Les origines de l’amour
Kishwar Desai
L’Aube, 2014
Traduit de l'anglais (Inde) par Benoîte Dauvergne
Un roman traitant d'une question qui agite fortement nos sociétés: celle de la gestation pour autrui.
Il est assez rare que je lise deux polars à la suite. Mais le hasard m’a mis Le jardin de bronze et Les origines de l’amour au même moment entre les mains et, pour des raisons différentes, je devais les lire rapidement (le premier pour le rendre ensuite à la personne qui me l’avait prêté, le second parce que l’ayant reçu dans le cadre d’une opération Masse critique de Babelio, j’avais un mois pour en faire la critique).
Si j’avais sélectionné Les origines de l’amour parmi tous les ouvrages proposés par Babelio, c’est parce que j’ai une forte inclination pour la littérature indienne. Bien que je n’aie jamais mis mis les pieds sur ce sous-continent, j’avoue être assez captivée et séduite par cette culture hors du commun !
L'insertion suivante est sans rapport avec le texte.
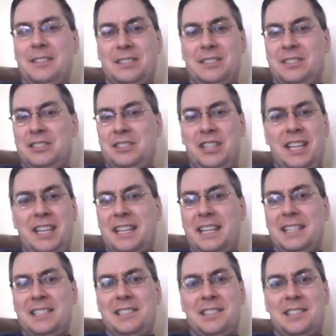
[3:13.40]
Sheik
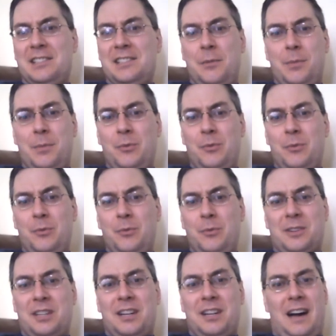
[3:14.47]
is a Middle
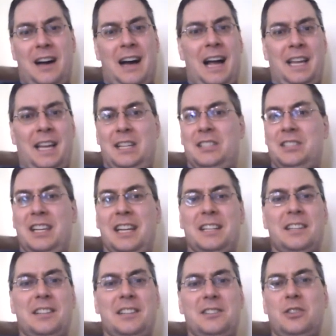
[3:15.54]
Eastern guy.
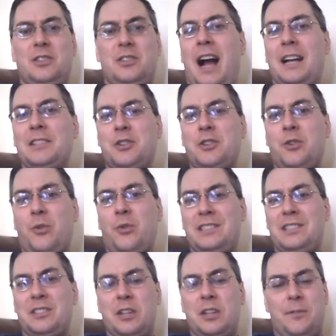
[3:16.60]
Sheik does all kinds of
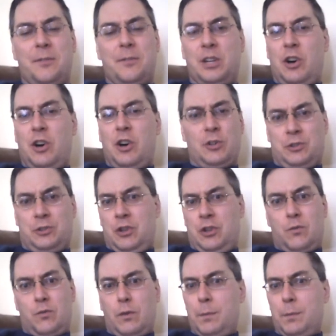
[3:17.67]
crazy stuff in cars.
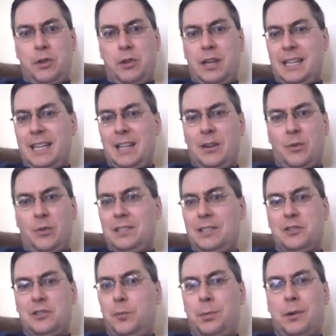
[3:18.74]
We're both going to get
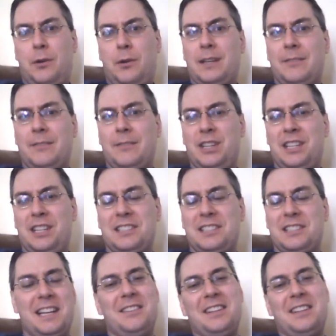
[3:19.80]
arrested. You'll probably never see us
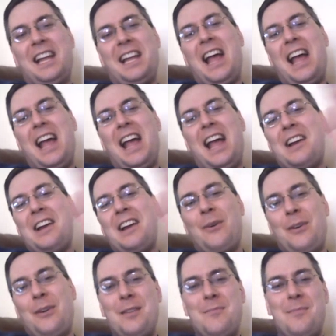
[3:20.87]
again." And be like, don't
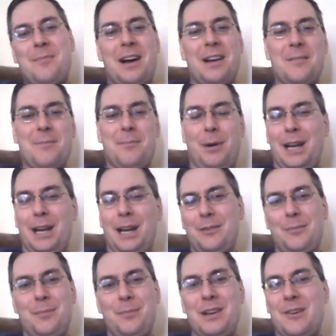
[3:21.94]
worry about it, buddy.
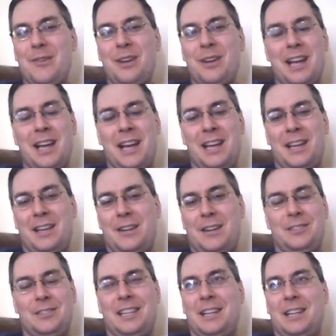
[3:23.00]
It'll be okay.
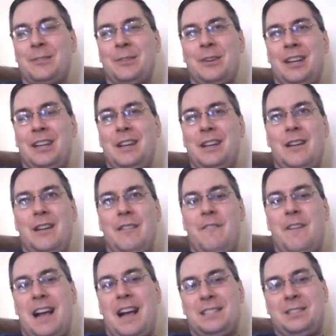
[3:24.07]
Standard
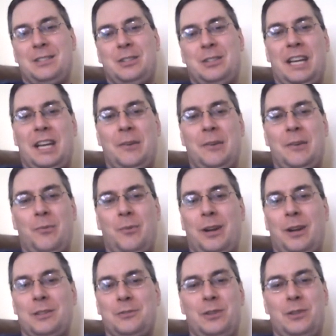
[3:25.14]
fast-talking
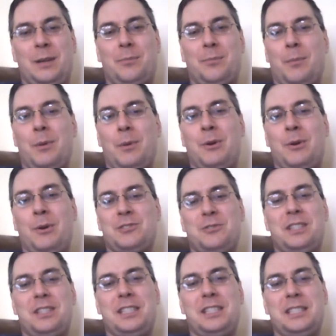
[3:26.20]
wrestling promoter
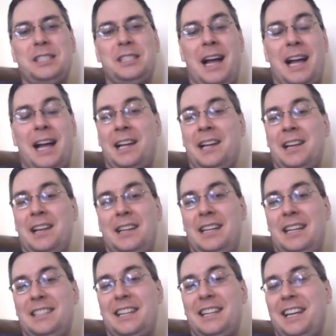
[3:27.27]
sleaze bag.
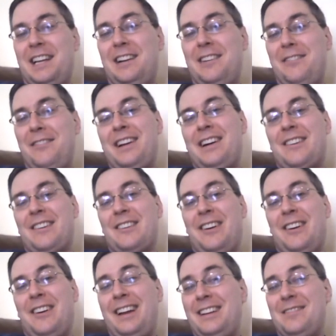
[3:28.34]
He's like, "It'll be
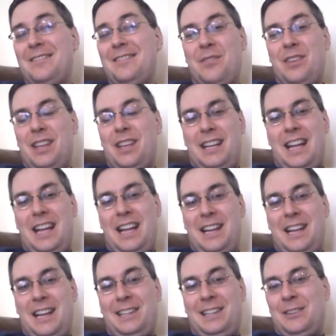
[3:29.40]
alright."
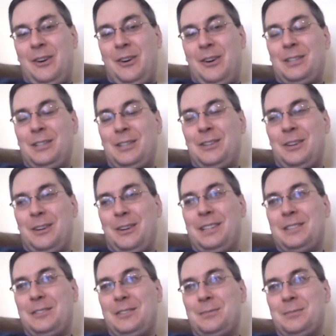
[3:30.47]
And the Honky Tonk Man
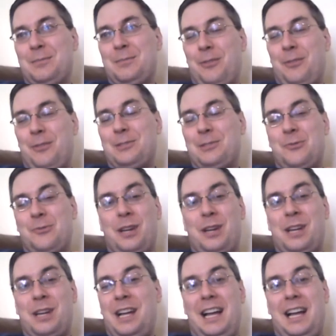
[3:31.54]
tells my friend the
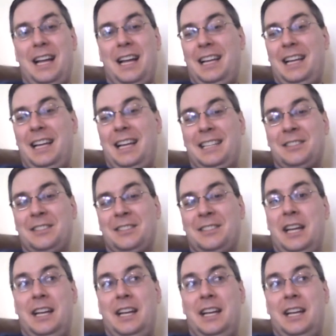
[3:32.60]
story. He's like,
Or, plus qu’une immersion dans ce pays, ce livre nous propose de découvrir le monde de la gestation pour autrui et les juteux bénéfices que celle-ci peut générer. De ce point de vue, la quatrième de couverture - que je n’avais pas lue au préalable - est sans ambiguité. De Delhi et Mumbay à Londres, ce roman met le doigt sur une organisation mondialisée capitalisant à la fois sur des désirs qui peuvent apparaître comme légitimes - celui d’avoir un enfant - et le profond dénuement d’une population qui se trouve réduite à louer son ventre, voire fournir ses ovocytes, pour pouvoir satisfaire à ses besoins élémentaires.
Si j’ai été un peu frustrée par le fait que le roman ne produise pas vraiment un portrait de l’Inde - de nombreux protagonistes sont européens et une bonne partie du roman se déroule à Londres - il faut bien avouer que le contexte économique et politique de ce pays favorise l’intolérable exploitation humaine que la gestation pour autrui entraîne inévitablement. En effet, la corruption et l’extrême pauvreté rendent possibles tous les excès que l’on peut redouter et que d’autres pays s’efforcent de contenir par une législation encadrant strictement ces pratiques.
En Inde, comme dans d’autres pays du reste, il est possible de faire porter un enfant par une tierce personne contre rémunération. Les futurs parents peuvent choisir la femme qui portera leur enfant et fournira éventuellement ses ovules comme sur un catalogue : taille, couleur des cheveux ou de la peau, niveau d’études, religion...
Les candidates semblent se bousculer au portillon, soit parce que cette activité leur permet de gagner ce qui leur apparaît comme une importante somme d’argent dont elles ont besoin pour faire soigner un membre de leur famille ou élever leurs enfants, soit parce que leurs propres mari y voient une opportunité d’enrichissement aisément accessible...
Mineures enchaînant les grossesses, femmes accouchant par césarienne pour rentrer dans les exigences de plannings des parents commanditaires, containers d’embryons séquestrés par une police peu scrupuleuse qui en marchande ensuite la délivrance ou conditions de «recrutement» des mères porteuses, le roman met en scène une gamme de situations toutes plus révoltantes les unes que les autres.
En postface, l’auteur nous assure que tout ce qu’elle a mis dans son roman est vrai... et on n’en doute guère !
Le livre se lit bien, même si je ne l’ai pas littéralement dévoré. Mais ce qui est certain, c’est qu’il a le mérite de nous mettre en garde contre tous les excès de la gestation pour autrui et ne fait que renforcer le bien-fondé d’un encadrement législatif très strict de ces pratiques. Et achève de nous convaincre de la nécessité de proscrire toute forme de transaction financière.
A l’heure où la Cour européenne des droits de l’Homme vient de condamner la France pour son refus de transcrire à l’état civil la filiation des enfants français nés de gestation pour autrui pratiquée à l’étranger, relançant ainsi une polémique aux vastes ramifications, ce roman apporte un précieux éclairage.
Je remercie les Editions de l'Aube et Babelio de m'avoir permis de le lire.
Vaste sujet en effet où l'on retrouve immanquablement les riches qui oppriment les pauvres sans vouloir le regarder en face. Tout cela au nom d'un "droit" à l'enfant, réduit à l'état d'objet. Je ne sais pas si je le lirai, c'est un thème qui me met en colère (comme tout ce qui touche au trafic sur les êtres humains, sous quelque forme que ce soit).
RépondreSupprimerCe qui est montré dans ce livre ne peut que susciter colère, indignation et révolte.
SupprimerIl est certain que seuls des accords internationaux, qui soient respectés de part et d'autres, pourraient éventuellement si ce n'est éradiquer, au moins limiter toute forme d'exploitation humaine. Mais ça, malheureusement, c'est de l'utopie.